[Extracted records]

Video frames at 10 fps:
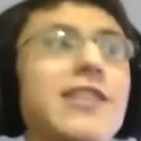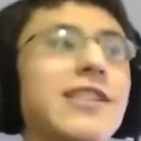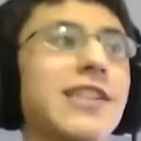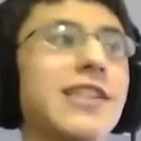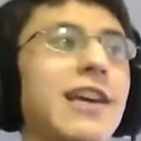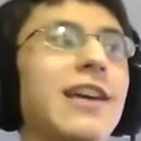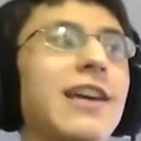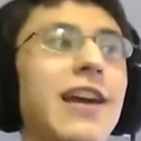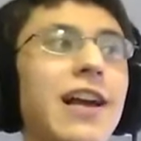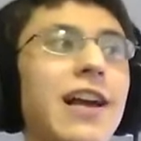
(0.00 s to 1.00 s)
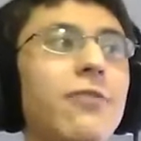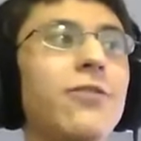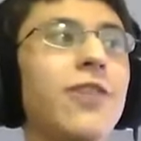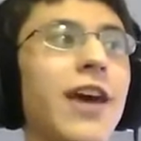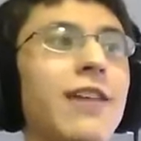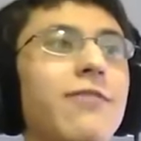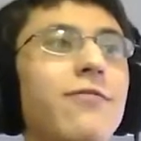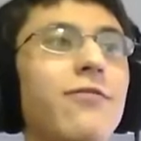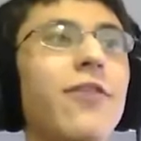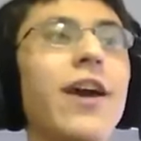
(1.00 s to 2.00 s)
in seeing how that
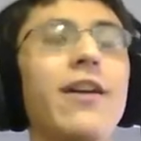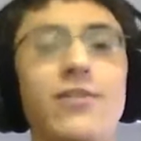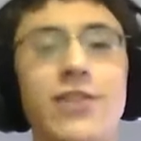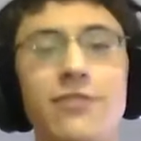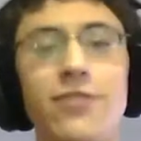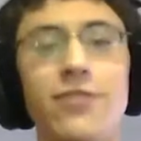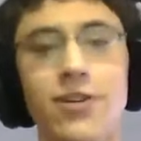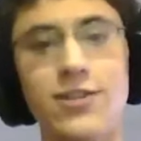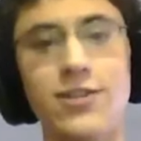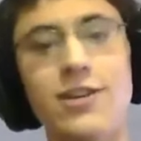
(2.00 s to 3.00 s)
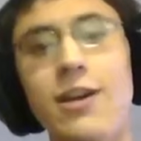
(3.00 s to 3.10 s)
fails at first.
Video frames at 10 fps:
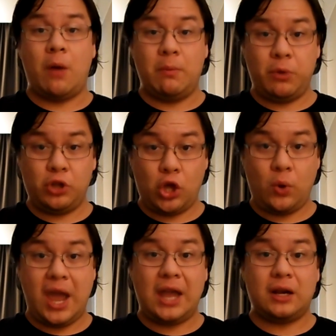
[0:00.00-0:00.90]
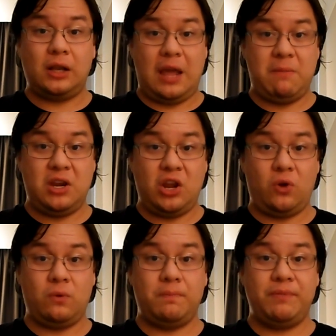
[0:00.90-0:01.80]
Comment below and let me
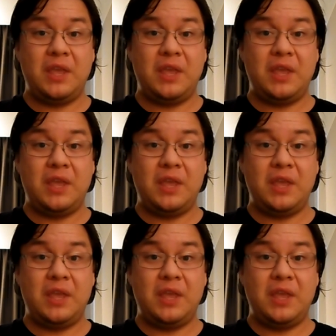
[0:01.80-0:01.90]
know.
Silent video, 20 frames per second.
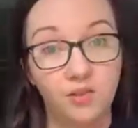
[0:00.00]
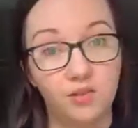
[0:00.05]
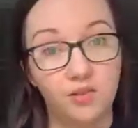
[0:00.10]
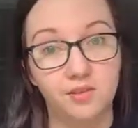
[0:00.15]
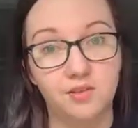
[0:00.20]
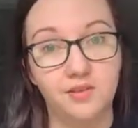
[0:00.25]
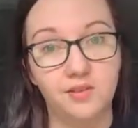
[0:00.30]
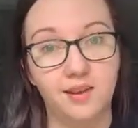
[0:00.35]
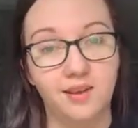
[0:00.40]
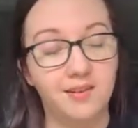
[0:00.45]
you
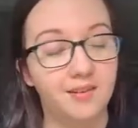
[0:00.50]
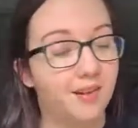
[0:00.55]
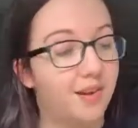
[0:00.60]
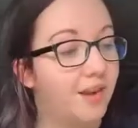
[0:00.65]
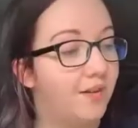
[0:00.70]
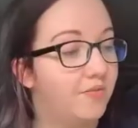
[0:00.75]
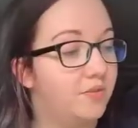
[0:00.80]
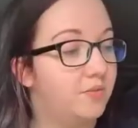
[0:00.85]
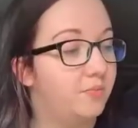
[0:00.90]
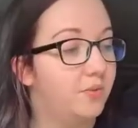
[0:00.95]
just kind of
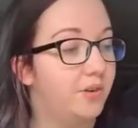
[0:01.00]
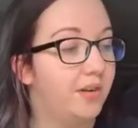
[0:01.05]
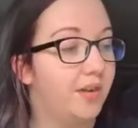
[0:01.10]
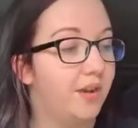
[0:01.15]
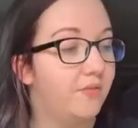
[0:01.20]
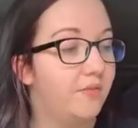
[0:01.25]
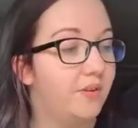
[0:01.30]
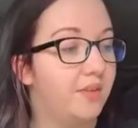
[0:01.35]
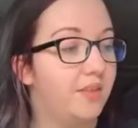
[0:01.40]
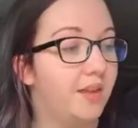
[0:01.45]
have to
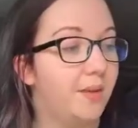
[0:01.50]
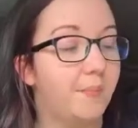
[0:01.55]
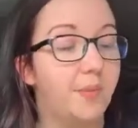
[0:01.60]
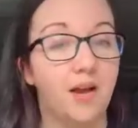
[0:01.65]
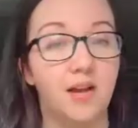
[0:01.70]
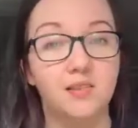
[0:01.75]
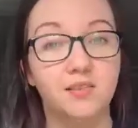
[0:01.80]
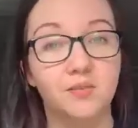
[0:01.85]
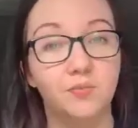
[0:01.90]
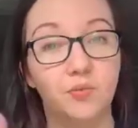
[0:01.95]
bring everything
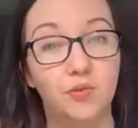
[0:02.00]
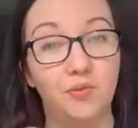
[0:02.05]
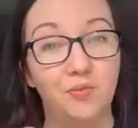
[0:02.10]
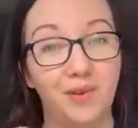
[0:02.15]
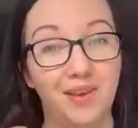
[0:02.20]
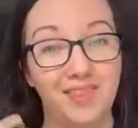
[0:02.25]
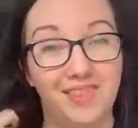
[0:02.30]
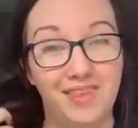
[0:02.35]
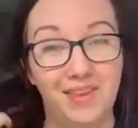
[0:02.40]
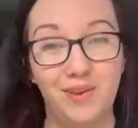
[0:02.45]
possible
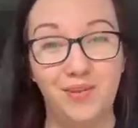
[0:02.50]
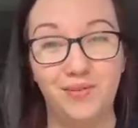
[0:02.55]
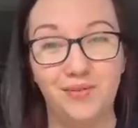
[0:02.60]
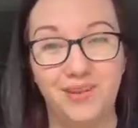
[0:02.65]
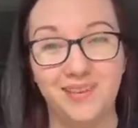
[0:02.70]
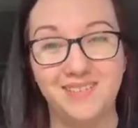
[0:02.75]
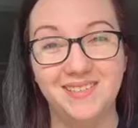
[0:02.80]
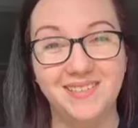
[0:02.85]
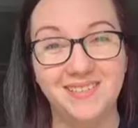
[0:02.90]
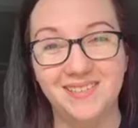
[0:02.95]
with you,
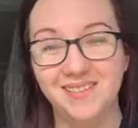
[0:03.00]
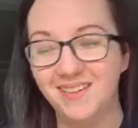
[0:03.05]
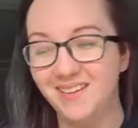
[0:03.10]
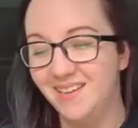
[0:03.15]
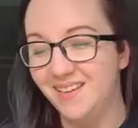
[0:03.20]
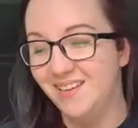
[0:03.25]
because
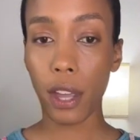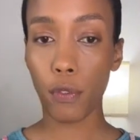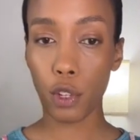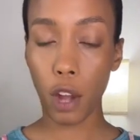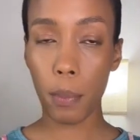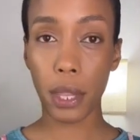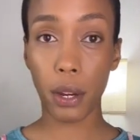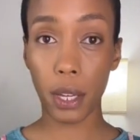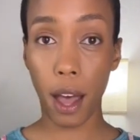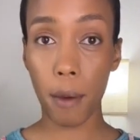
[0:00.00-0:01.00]
definitely drop it
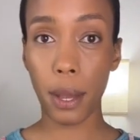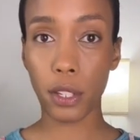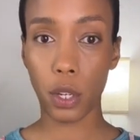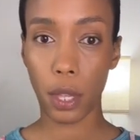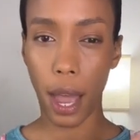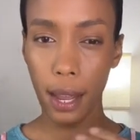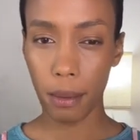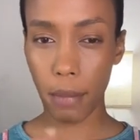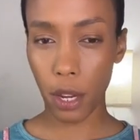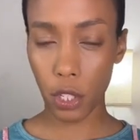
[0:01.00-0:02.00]
there in the comments so that I
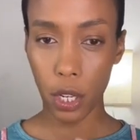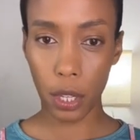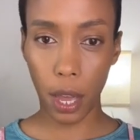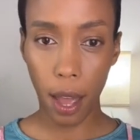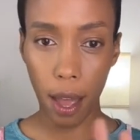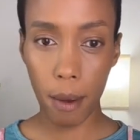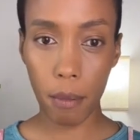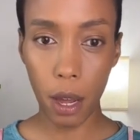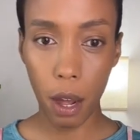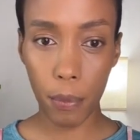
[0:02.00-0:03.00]
can make sure that
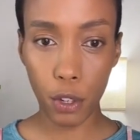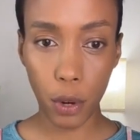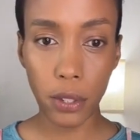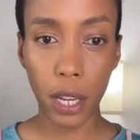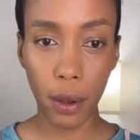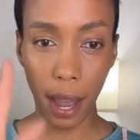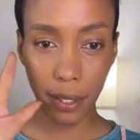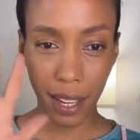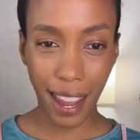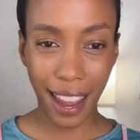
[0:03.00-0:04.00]
I'm addressing. Okay, I
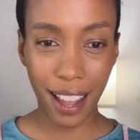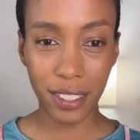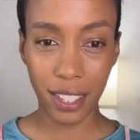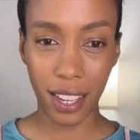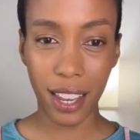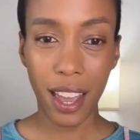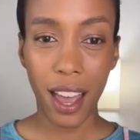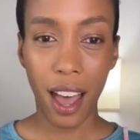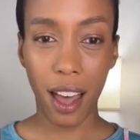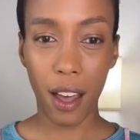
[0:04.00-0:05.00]
see a hand,
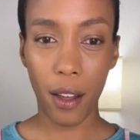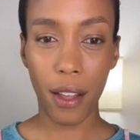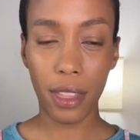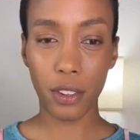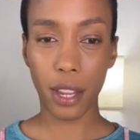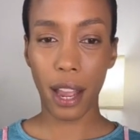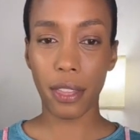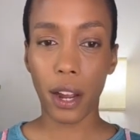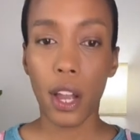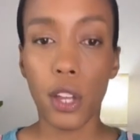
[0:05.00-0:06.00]
there's a
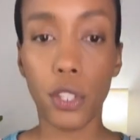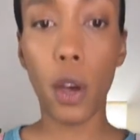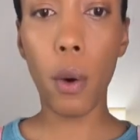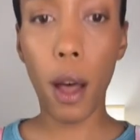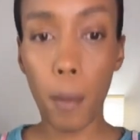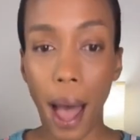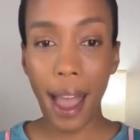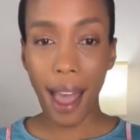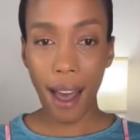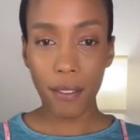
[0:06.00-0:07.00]
hand there. So
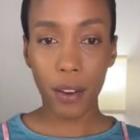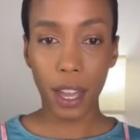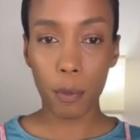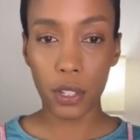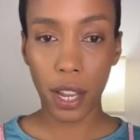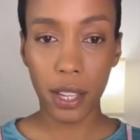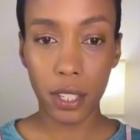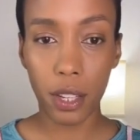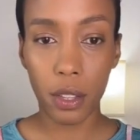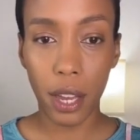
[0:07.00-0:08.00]
I have, okay, Bridget, I
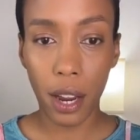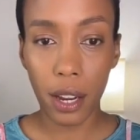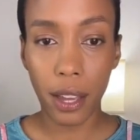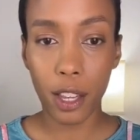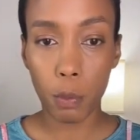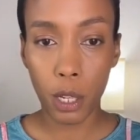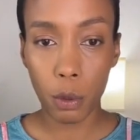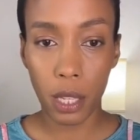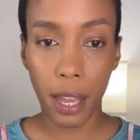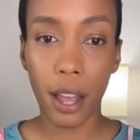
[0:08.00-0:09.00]
see you there. Yes,
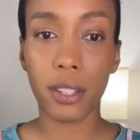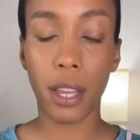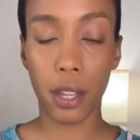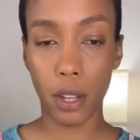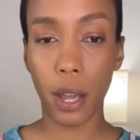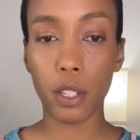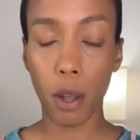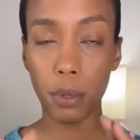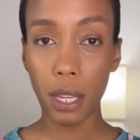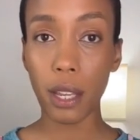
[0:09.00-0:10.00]
peace within chaos, yes. Okay,
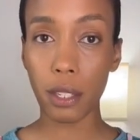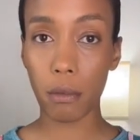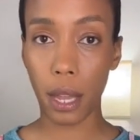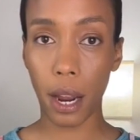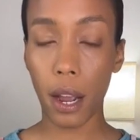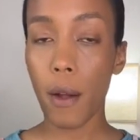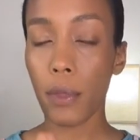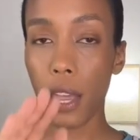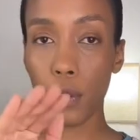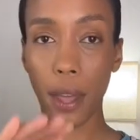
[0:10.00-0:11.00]
so I'm seeing some there.
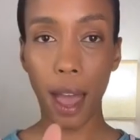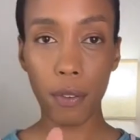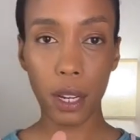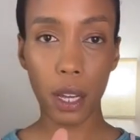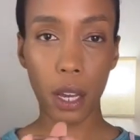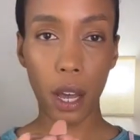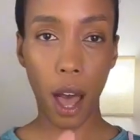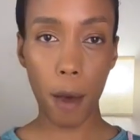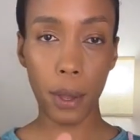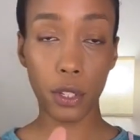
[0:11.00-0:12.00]
If you have any
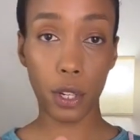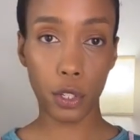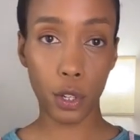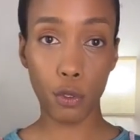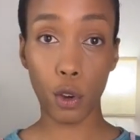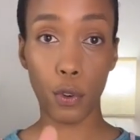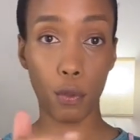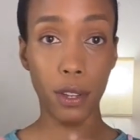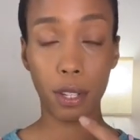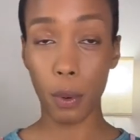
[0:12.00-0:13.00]
comments, concerns, or if
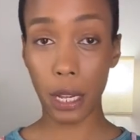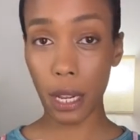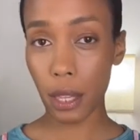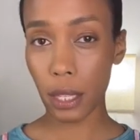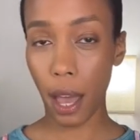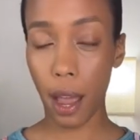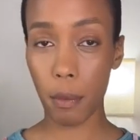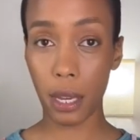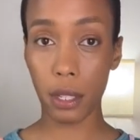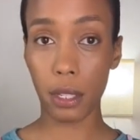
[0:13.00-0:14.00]
you resonate with anything that
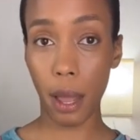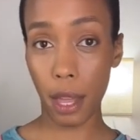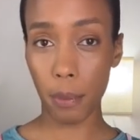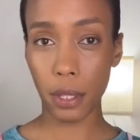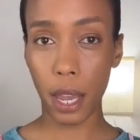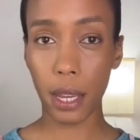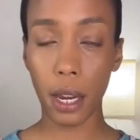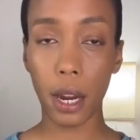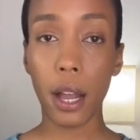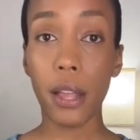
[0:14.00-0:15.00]
I'm saying
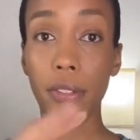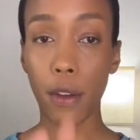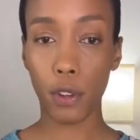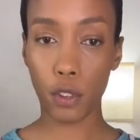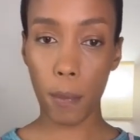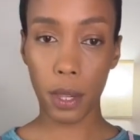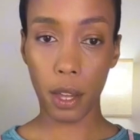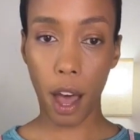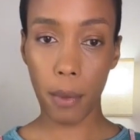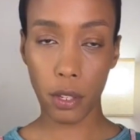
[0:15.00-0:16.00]
here, definitely drop it in
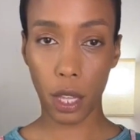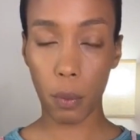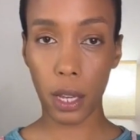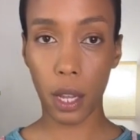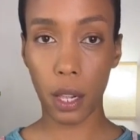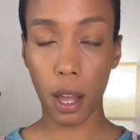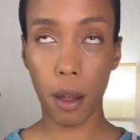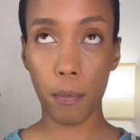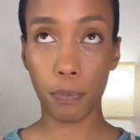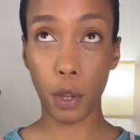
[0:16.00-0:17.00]
the comments so that we can,
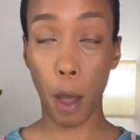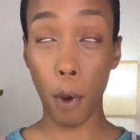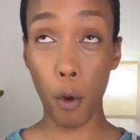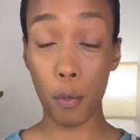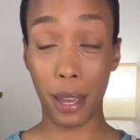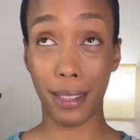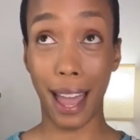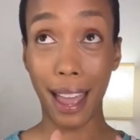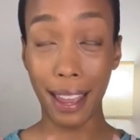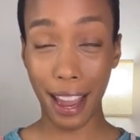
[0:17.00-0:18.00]
I'm hoping
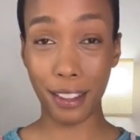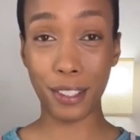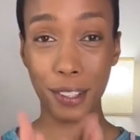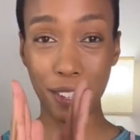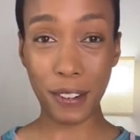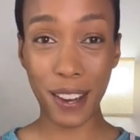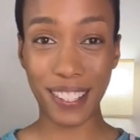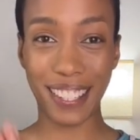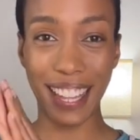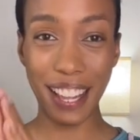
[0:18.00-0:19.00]
that I answer the
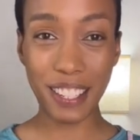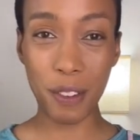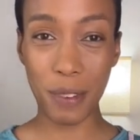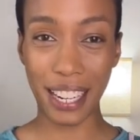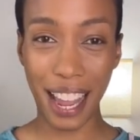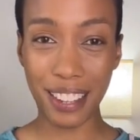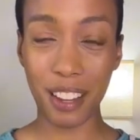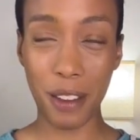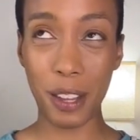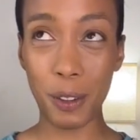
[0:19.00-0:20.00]
question that somebody
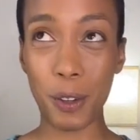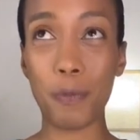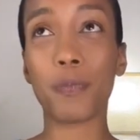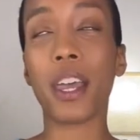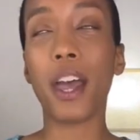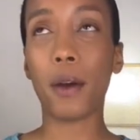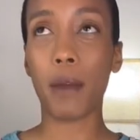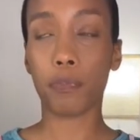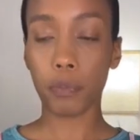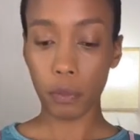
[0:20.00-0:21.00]
asked on my YouTube.
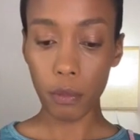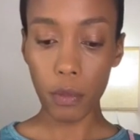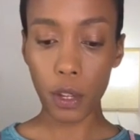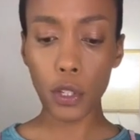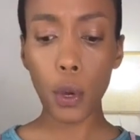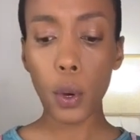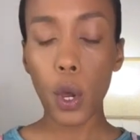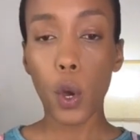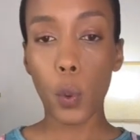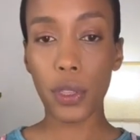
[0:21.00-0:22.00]
Okay, so
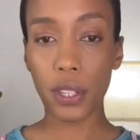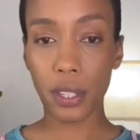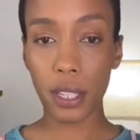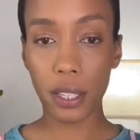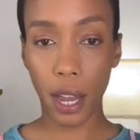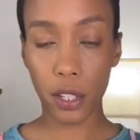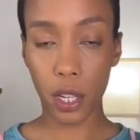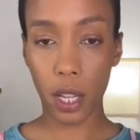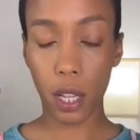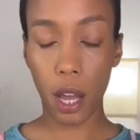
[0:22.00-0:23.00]
with the
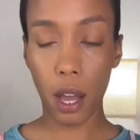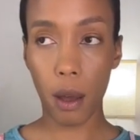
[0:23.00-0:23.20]
C-section,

Task details
The reply must hold each line of the records verbatim and no pictures.

Exercise solution
Video frames at 10 fps:
(0.00 s to 1.00 s)
(1.00 s to 2.00 s)
in seeing how that
(2.00 s to 3.00 s)
(3.00 s to 3.10 s)
fails at first.
Video frames at 10 fps:
[0:00.00-0:00.90]
[0:00.90-0:01.80]
Comment below and let me
[0:01.80-0:01.90]
know.
Silent video, 20 frames per second.
[0:00.00]
[0:00.05]
[0:00.10]
[0:00.15]
[0:00.20]
[0:00.25]
[0:00.30]
[0:00.35]
[0:00.40]
[0:00.45]
you
[0:00.50]
[0:00.55]
[0:00.60]
[0:00.65]
[0:00.70]
[0:00.75]
[0:00.80]
[0:00.85]
[0:00.90]
[0:00.95]
just kind of
[0:01.00]
[0:01.05]
[0:01.10]
[0:01.15]
[0:01.20]
[0:01.25]
[0:01.30]
[0:01.35]
[0:01.40]
[0:01.45]
have to
[0:01.50]
[0:01.55]
[0:01.60]
[0:01.65]
[0:01.70]
[0:01.75]
[0:01.80]
[0:01.85]
[0:01.90]
[0:01.95]
bring everything
[0:02.00]
[0:02.05]
[0:02.10]
[0:02.15]
[0:02.20]
[0:02.25]
[0:02.30]
[0:02.35]
[0:02.40]
[0:02.45]
possible
[0:02.50]
[0:02.55]
[0:02.60]
[0:02.65]
[0:02.70]
[0:02.75]
[0:02.80]
[0:02.85]
[0:02.90]
[0:02.95]
with you,
[0:03.00]
[0:03.05]
[0:03.10]
[0:03.15]
[0:03.20]
[0:03.25]
because
[0:00.00-0:01.00]
definitely drop it
[0:01.00-0:02.00]
there in the comments so that I
[0:02.00-0:03.00]
can make sure that
[0:03.00-0:04.00]
I'm addressing. Okay, I
[0:04.00-0:05.00]
see a hand,
[0:05.00-0:06.00]
there's a
[0:06.00-0:07.00]
hand there. So
[0:07.00-0:08.00]
I have, okay, Bridget, I
[0:08.00-0:09.00]
see you there. Yes,
[0:09.00-0:10.00]
peace within chaos, yes. Okay,
[0:10.00-0:11.00]
so I'm seeing some there.
[0:11.00-0:12.00]
If you have any
[0:12.00-0:13.00]
comments, concerns, or if
[0:13.00-0:14.00]
you resonate with anything that
[0:14.00-0:15.00]
I'm saying
[0:15.00-0:16.00]
here, definitely drop it in
[0:16.00-0:17.00]
the comments so that we can,
[0:17.00-0:18.00]
I'm hoping
[0:18.00-0:19.00]
that I answer the
[0:19.00-0:20.00]
question that somebody
[0:20.00-0:21.00]
asked on my YouTube.
[0:21.00-0:22.00]
Okay, so
[0:22.00-0:23.00]
with the
[0:23.00-0:23.20]
C-section,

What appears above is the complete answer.